Golinelli Daniela, Ridgeway Greg, Rhoades Harmony, Tucker Joan, Wenzel Suzanne
RAND, 1776 Main Street, Santa Monica, CA 90407, USA,
Health Serv Outcomes Res Methodol. 2012 Jun;12(2-3):104-118. doi: 10.1007/s10742-012-0090-1.
The quality of propensity scores is traditionally measured by assessing how well they make the distributions of covariates in the treatment and control groups match, which we refer to as "good balance". Good balance guarantees less biased estimates of the treatment effect. However, the cost of achieving good balance is that the variance of the estimates increases due to a reduction in effective sample size, either through the introduction of propensity score weights or dropping cases when propensity score matching. In this paper, we investigate whether it is best to optimize the balance or to settle for a less than optimal balance and use double robust estimation to adjust for remaining differences.

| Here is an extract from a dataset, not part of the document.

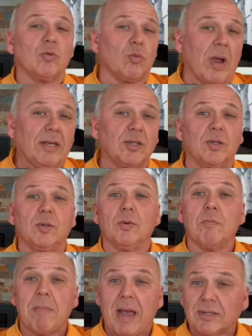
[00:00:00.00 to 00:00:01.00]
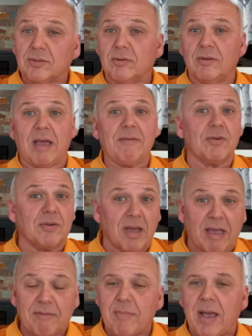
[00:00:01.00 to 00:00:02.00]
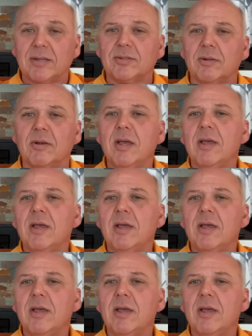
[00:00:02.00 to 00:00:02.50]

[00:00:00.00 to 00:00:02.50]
rescue, master diver, dive master,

We compare treatment effect estimates from regression, propensity score weighting, and double robust estimation with varying levels of effort expended to achieve balance using data from a study about the differences in outcomes by HIV status in heterosexually active homeless men residing in Los Angeles. Because of how costly data collection efforts are for this population, it is important to find an alternative estimation method that does not reduce effective sample size as much as methods that aggressively aim to optimize balance. Results from a simulation study suggest that there are instances in which we can obtain more precise treatment effect estimates without increasing bias too much by using a combination of regression and propensity score weights that achieve a less than optimal balance. There is a bias-variance tradeoff at work in propensity score estimation; every step toward better balance usually means an increase in variance and at some point a marginal decrease in bias may not be worth the associated increase in variance.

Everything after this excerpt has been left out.